== Activity ==
Starting with the line that holds "[0.00-0.40s]", reproduce each line through the last one of the data, exactly as written. Pictures are not copied.

Saved data entries
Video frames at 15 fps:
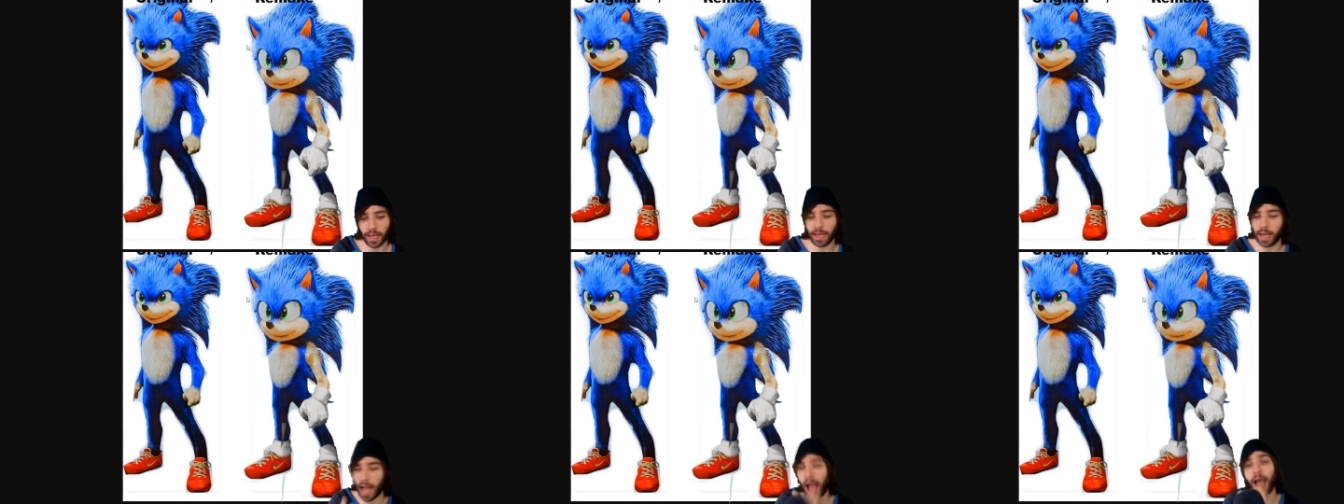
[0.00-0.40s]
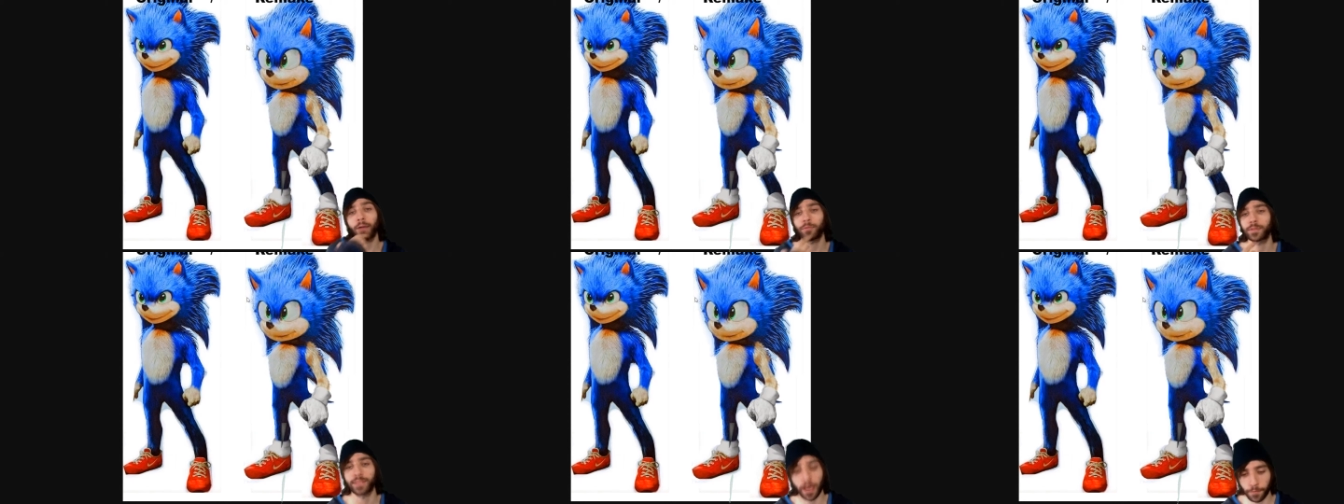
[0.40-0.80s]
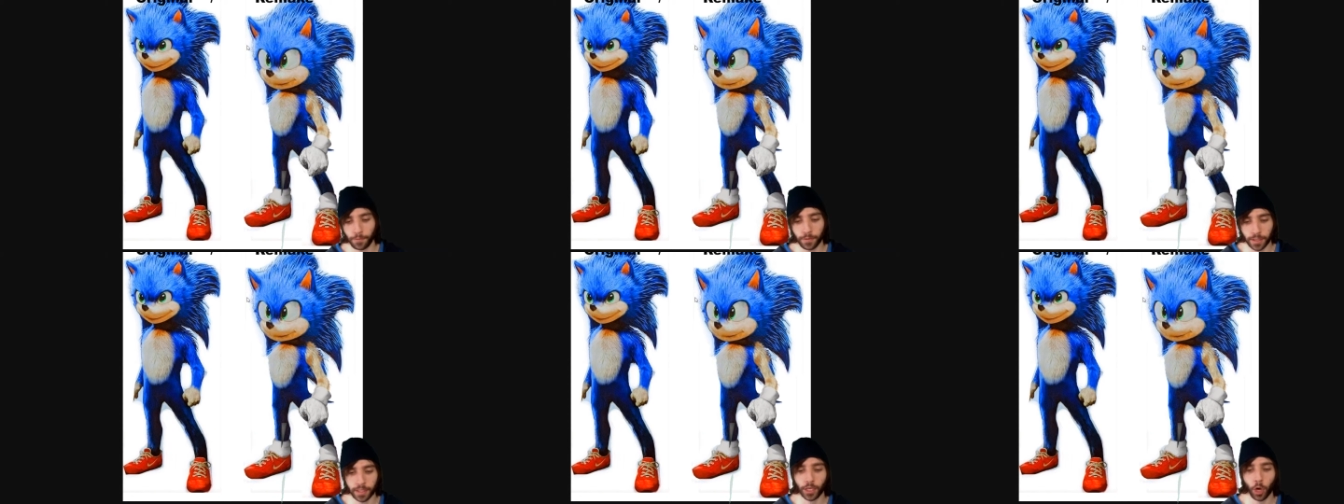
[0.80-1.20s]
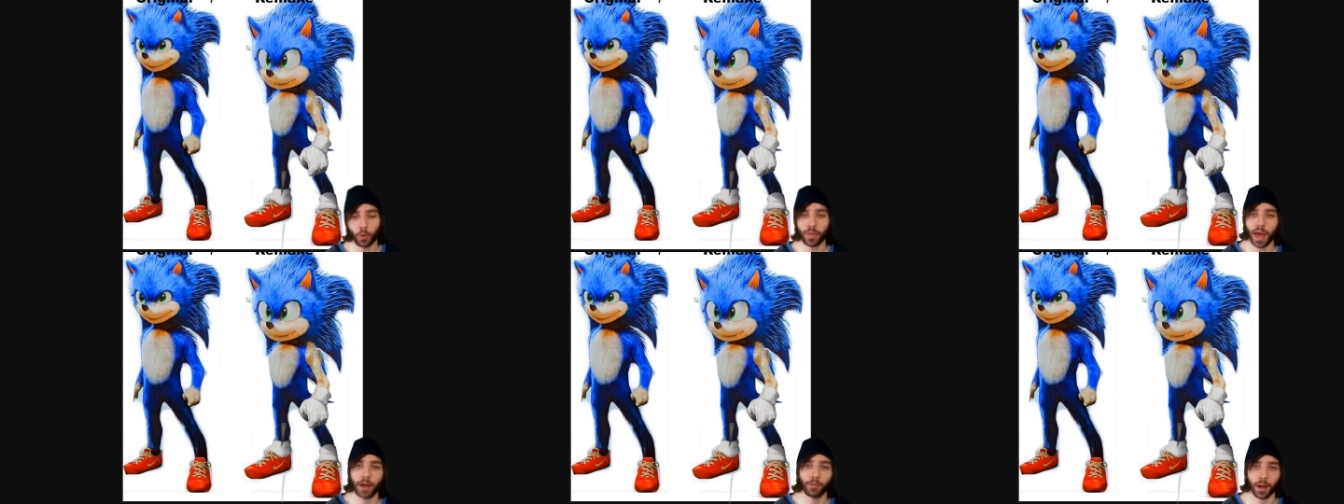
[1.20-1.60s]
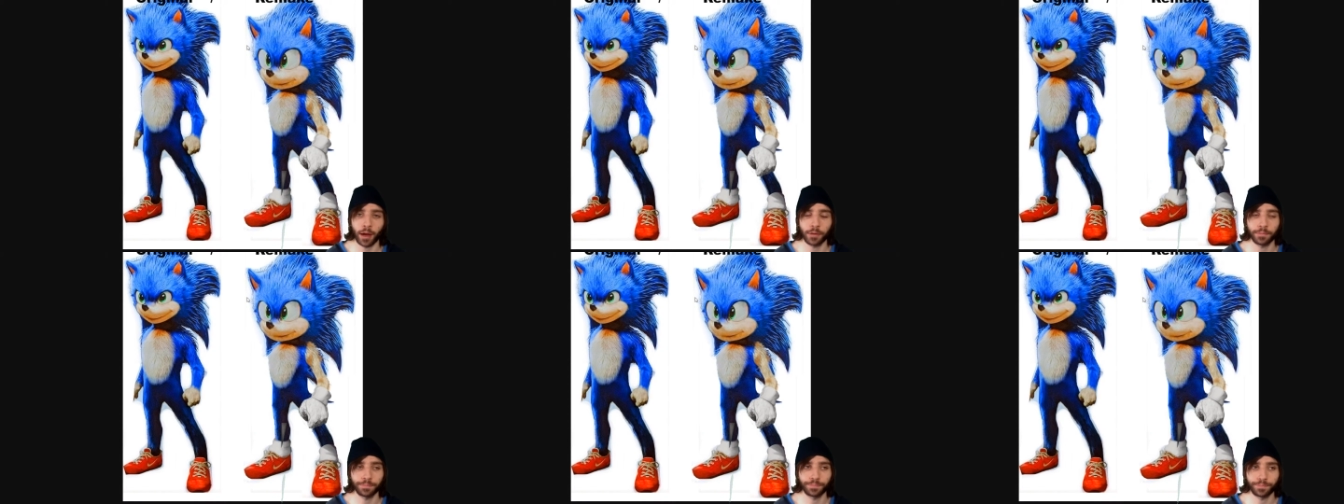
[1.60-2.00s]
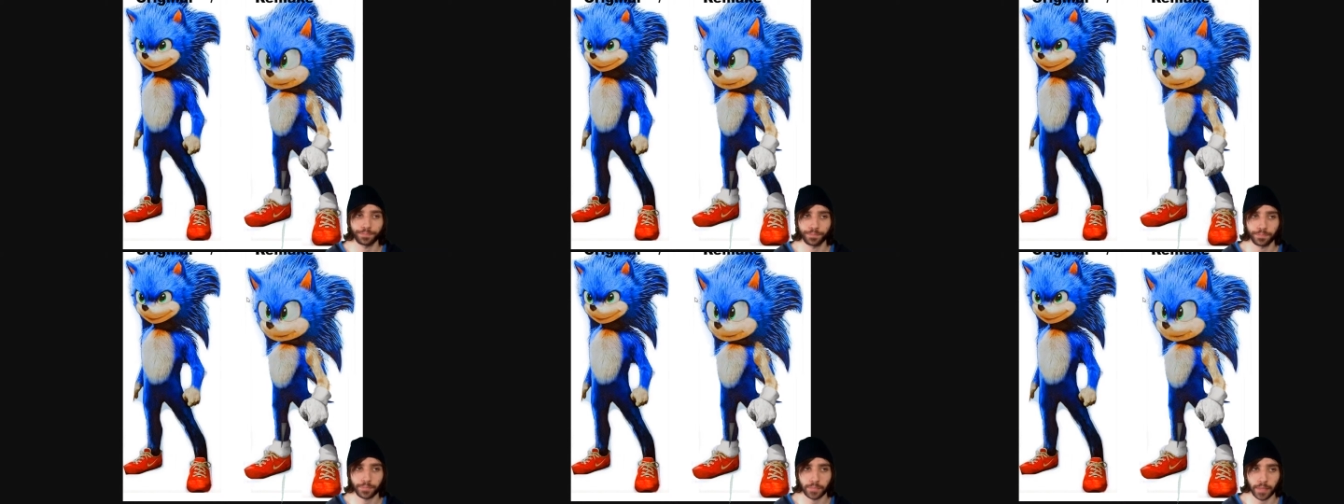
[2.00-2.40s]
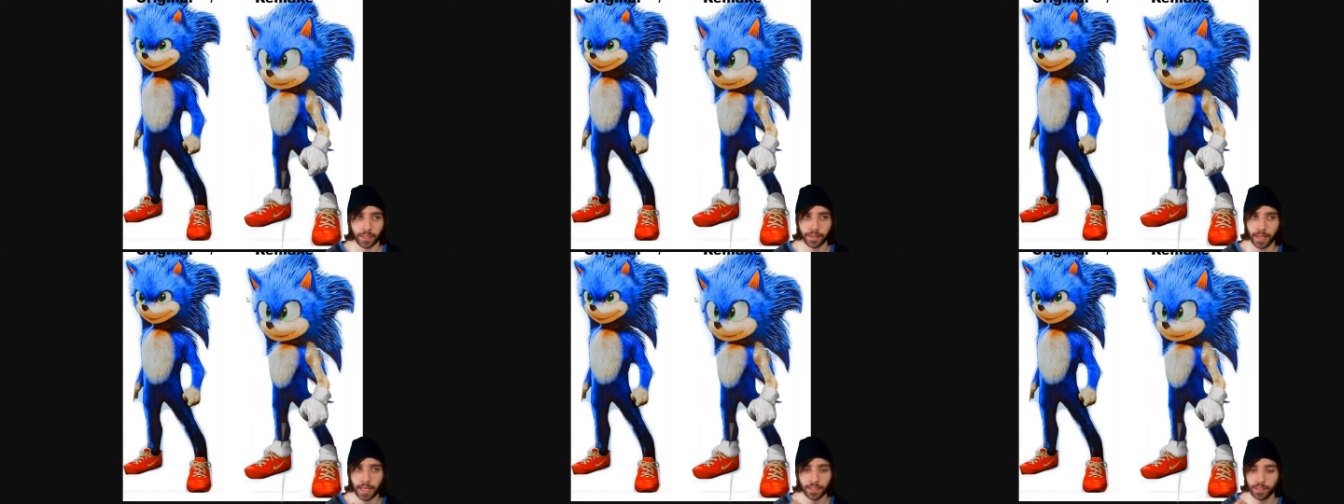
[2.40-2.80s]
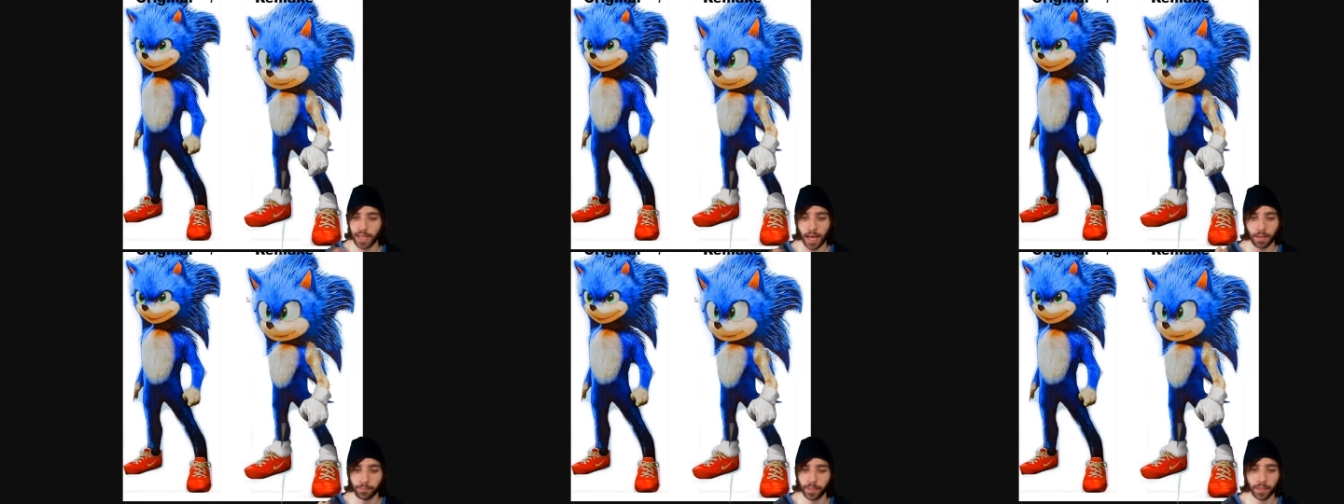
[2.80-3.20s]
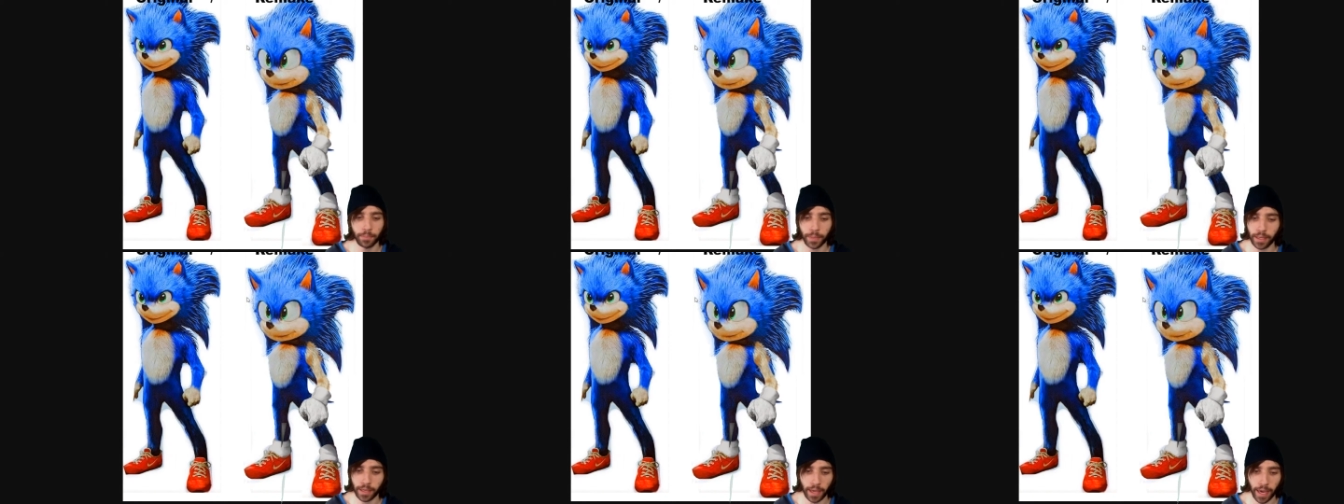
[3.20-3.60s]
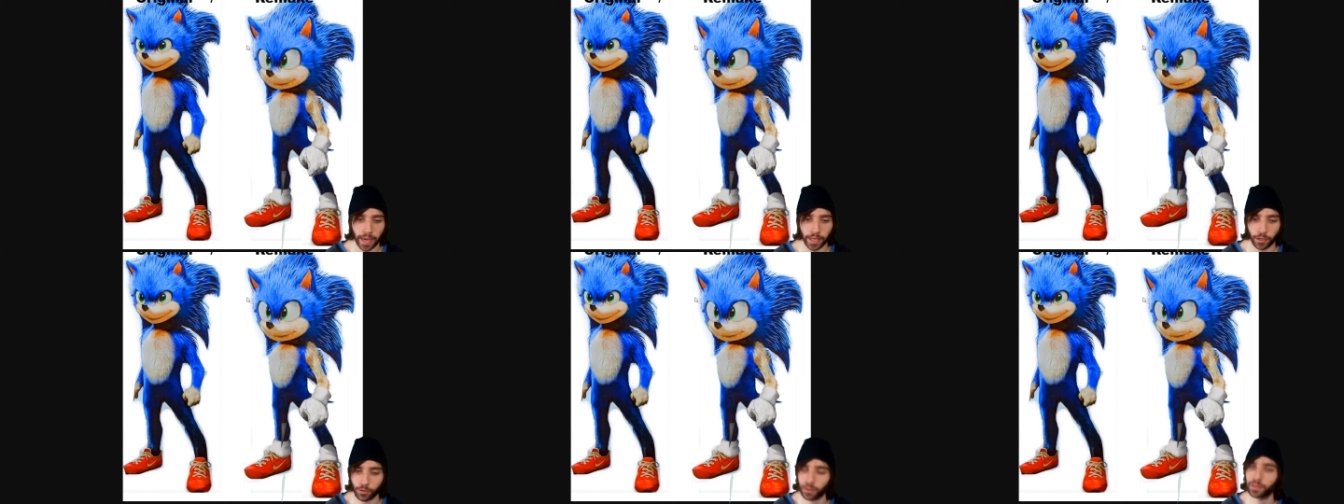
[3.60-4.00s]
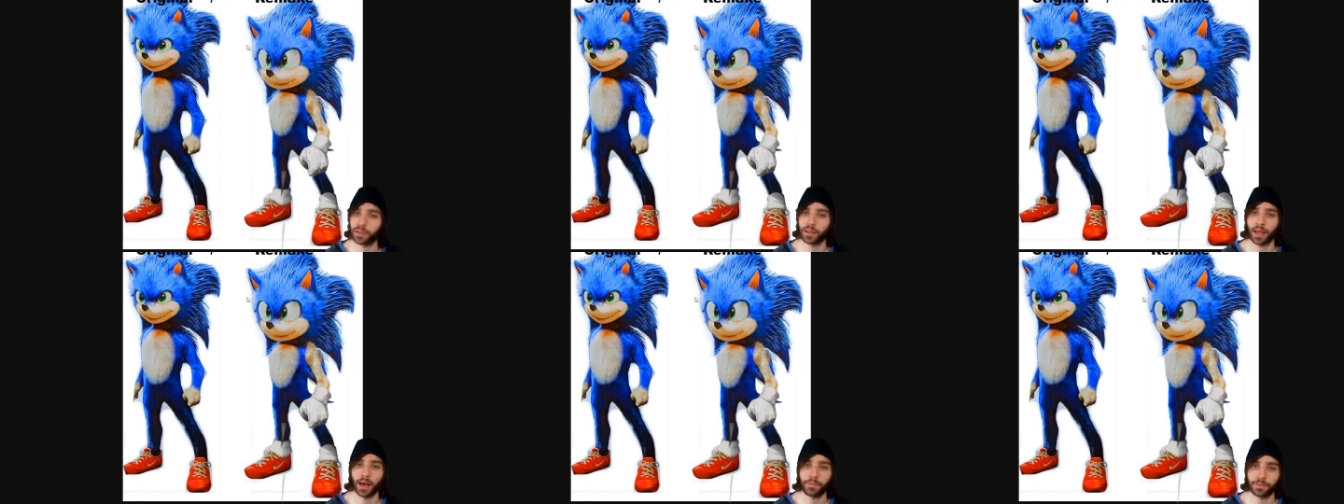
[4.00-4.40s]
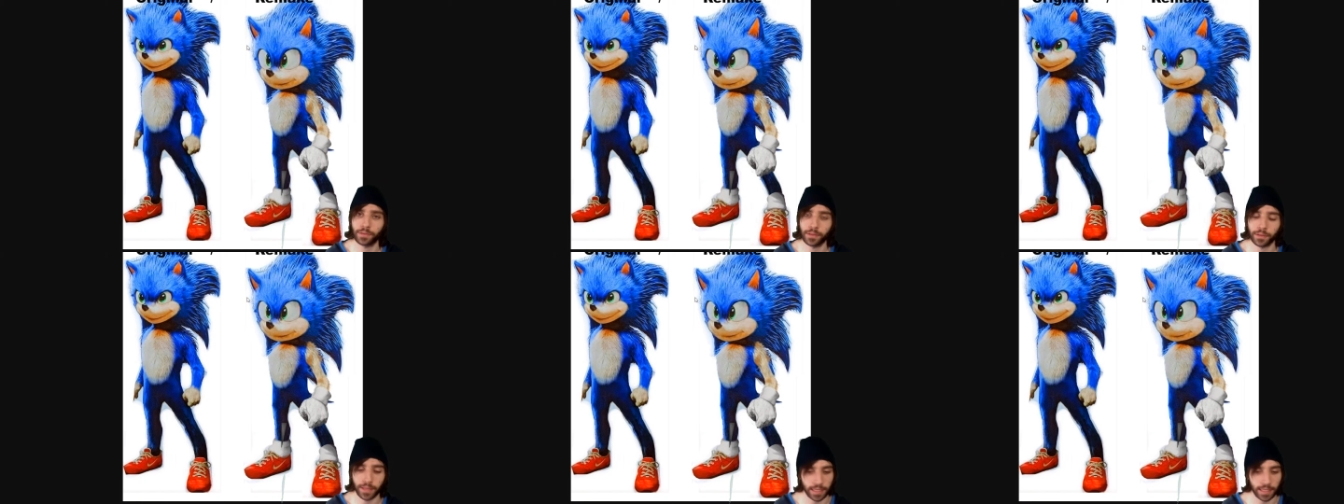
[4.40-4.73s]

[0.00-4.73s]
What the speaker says: I would definitely go that route. And that's not me being a hater on the left.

== Response area ==
[0.00-0.40s]
[0.40-0.80s]
[0.80-1.20s]
[1.20-1.60s]
[1.60-2.00s]
[2.00-2.40s]
[2.40-2.80s]
[2.80-3.20s]
[3.20-3.60s]
[3.60-4.00s]
[4.00-4.40s]
[4.40-4.73s]

[0.00-4.73s]
What the speaker says: I would definitely go that route. And that's not me being a hater on the left.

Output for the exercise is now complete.